[Opening Task material section]

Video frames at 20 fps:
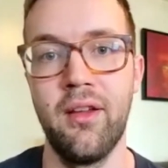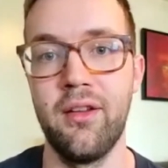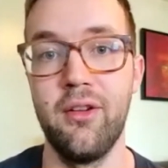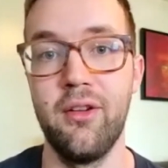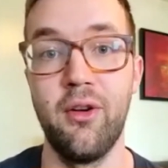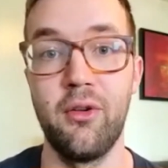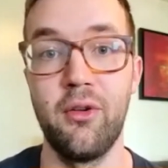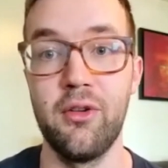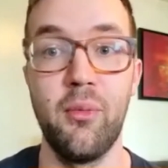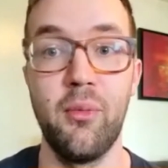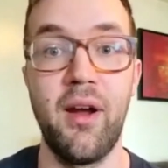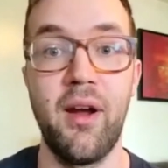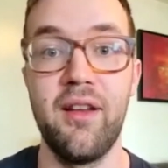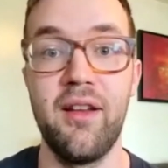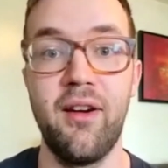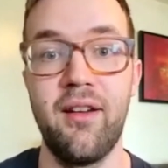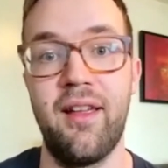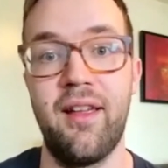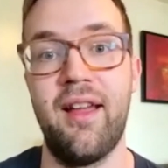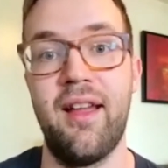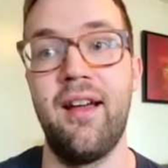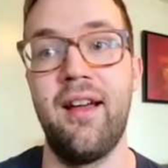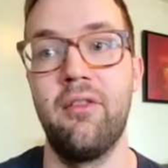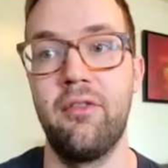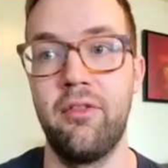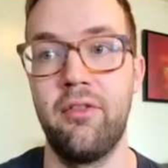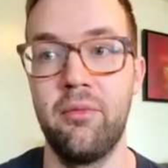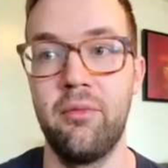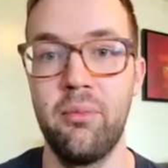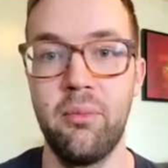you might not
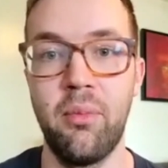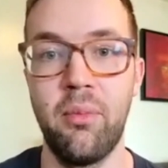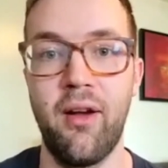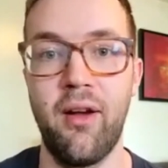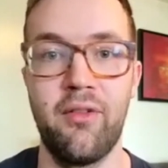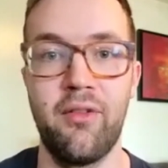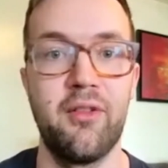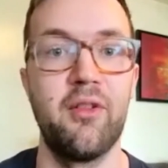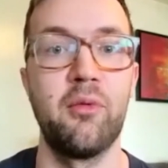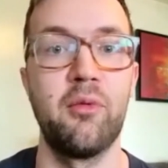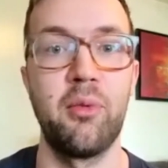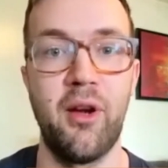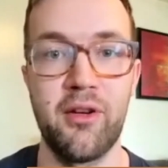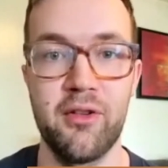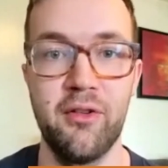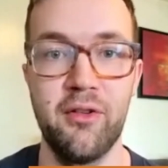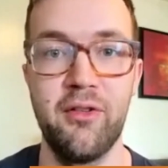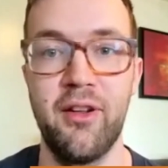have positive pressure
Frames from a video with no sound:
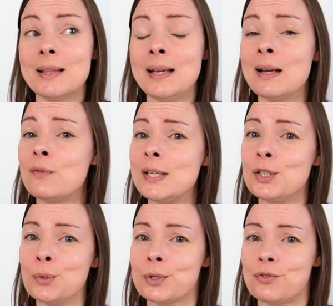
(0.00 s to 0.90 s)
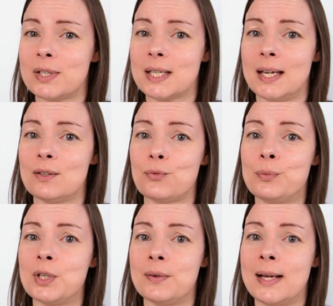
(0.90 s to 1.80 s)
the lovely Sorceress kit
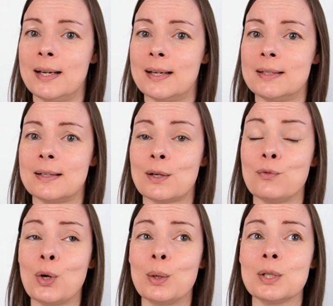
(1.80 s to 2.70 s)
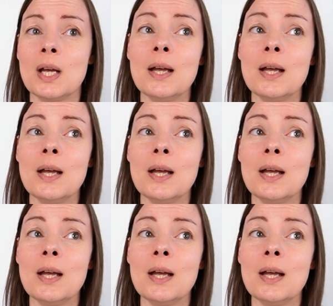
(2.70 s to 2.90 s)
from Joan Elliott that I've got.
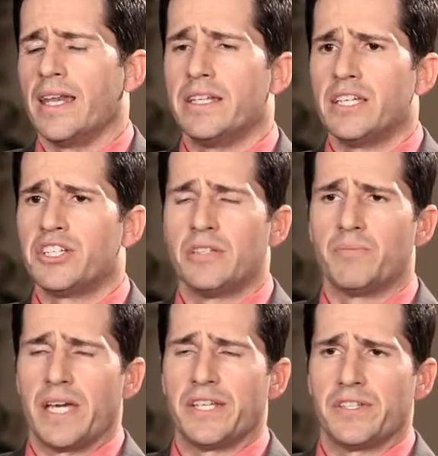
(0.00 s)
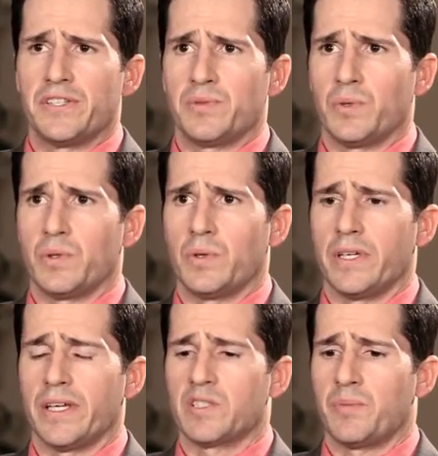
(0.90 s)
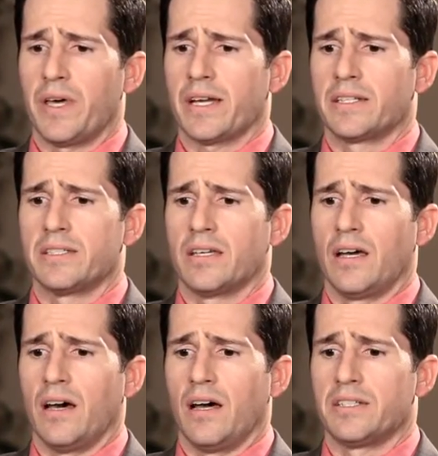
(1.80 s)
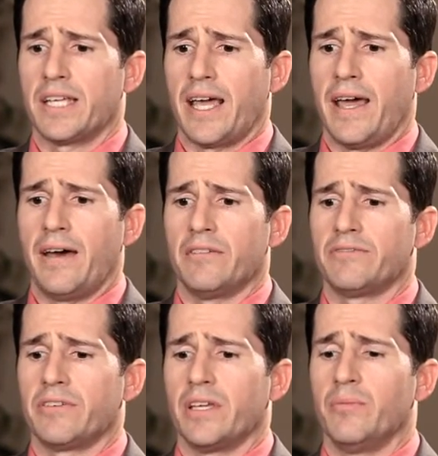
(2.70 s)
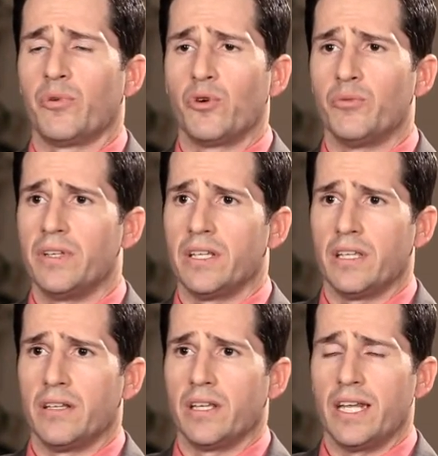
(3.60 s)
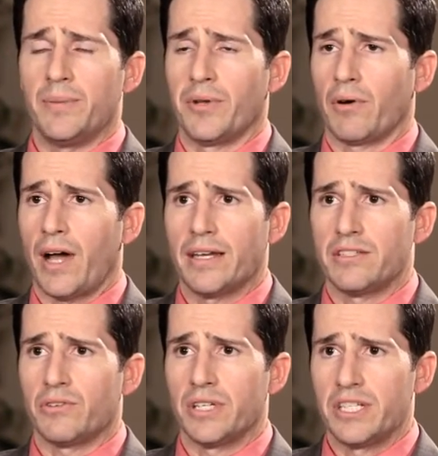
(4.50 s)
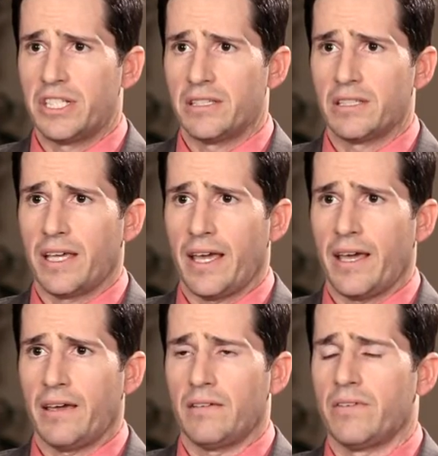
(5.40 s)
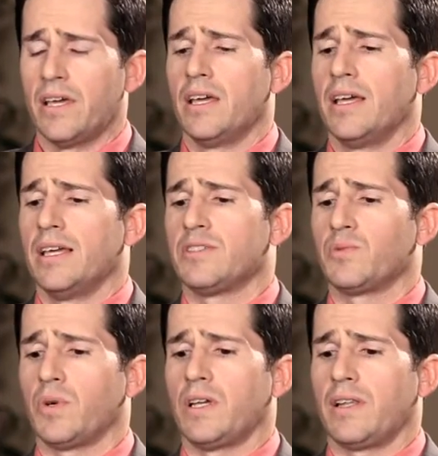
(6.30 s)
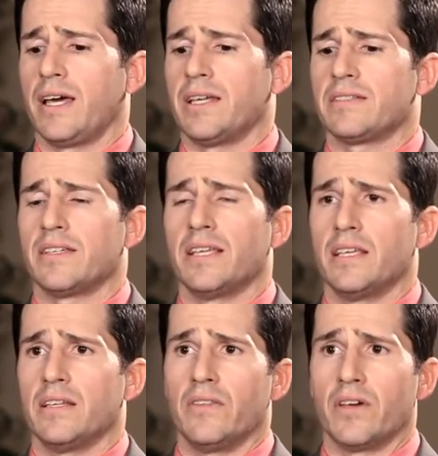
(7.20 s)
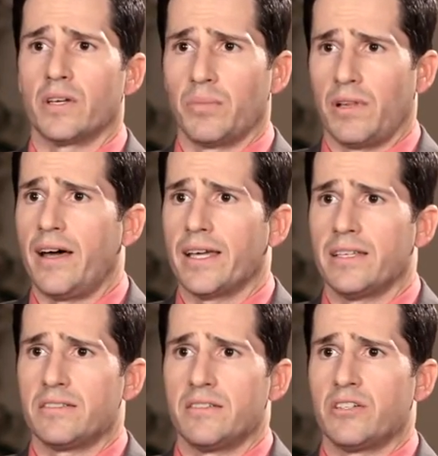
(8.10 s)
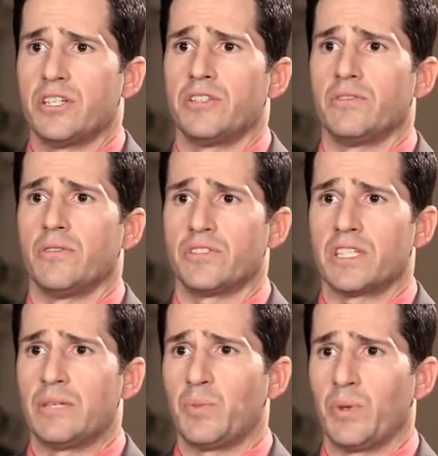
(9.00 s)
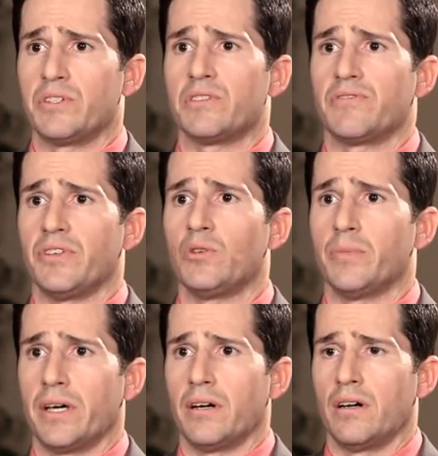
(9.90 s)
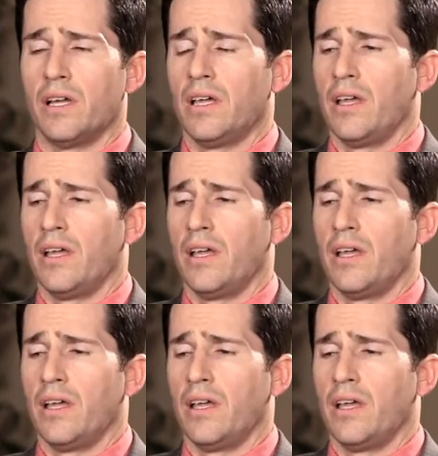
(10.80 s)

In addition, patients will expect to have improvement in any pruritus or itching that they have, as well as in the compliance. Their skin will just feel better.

[Closing Task material section]

**Work order**.
Set the records down again exactly, and omit any picture in them.

**Solved exercise**.
Video frames at 20 fps:
you might not
have positive pressure
Frames from a video with no sound:
(0.00 s to 0.90 s)
(0.90 s to 1.80 s)
the lovely Sorceress kit
(1.80 s to 2.70 s)
(2.70 s to 2.90 s)
from Joan Elliott that I've got.
(0.00 s)
(0.90 s)
(1.80 s)
(2.70 s)
(3.60 s)
(4.50 s)
(5.40 s)
(6.30 s)
(7.20 s)
(8.10 s)
(9.00 s)
(9.90 s)
(10.80 s)

In addition, patients will expect to have improvement in any pruritus or itching that they have, as well as in the compliance. Their skin will just feel better.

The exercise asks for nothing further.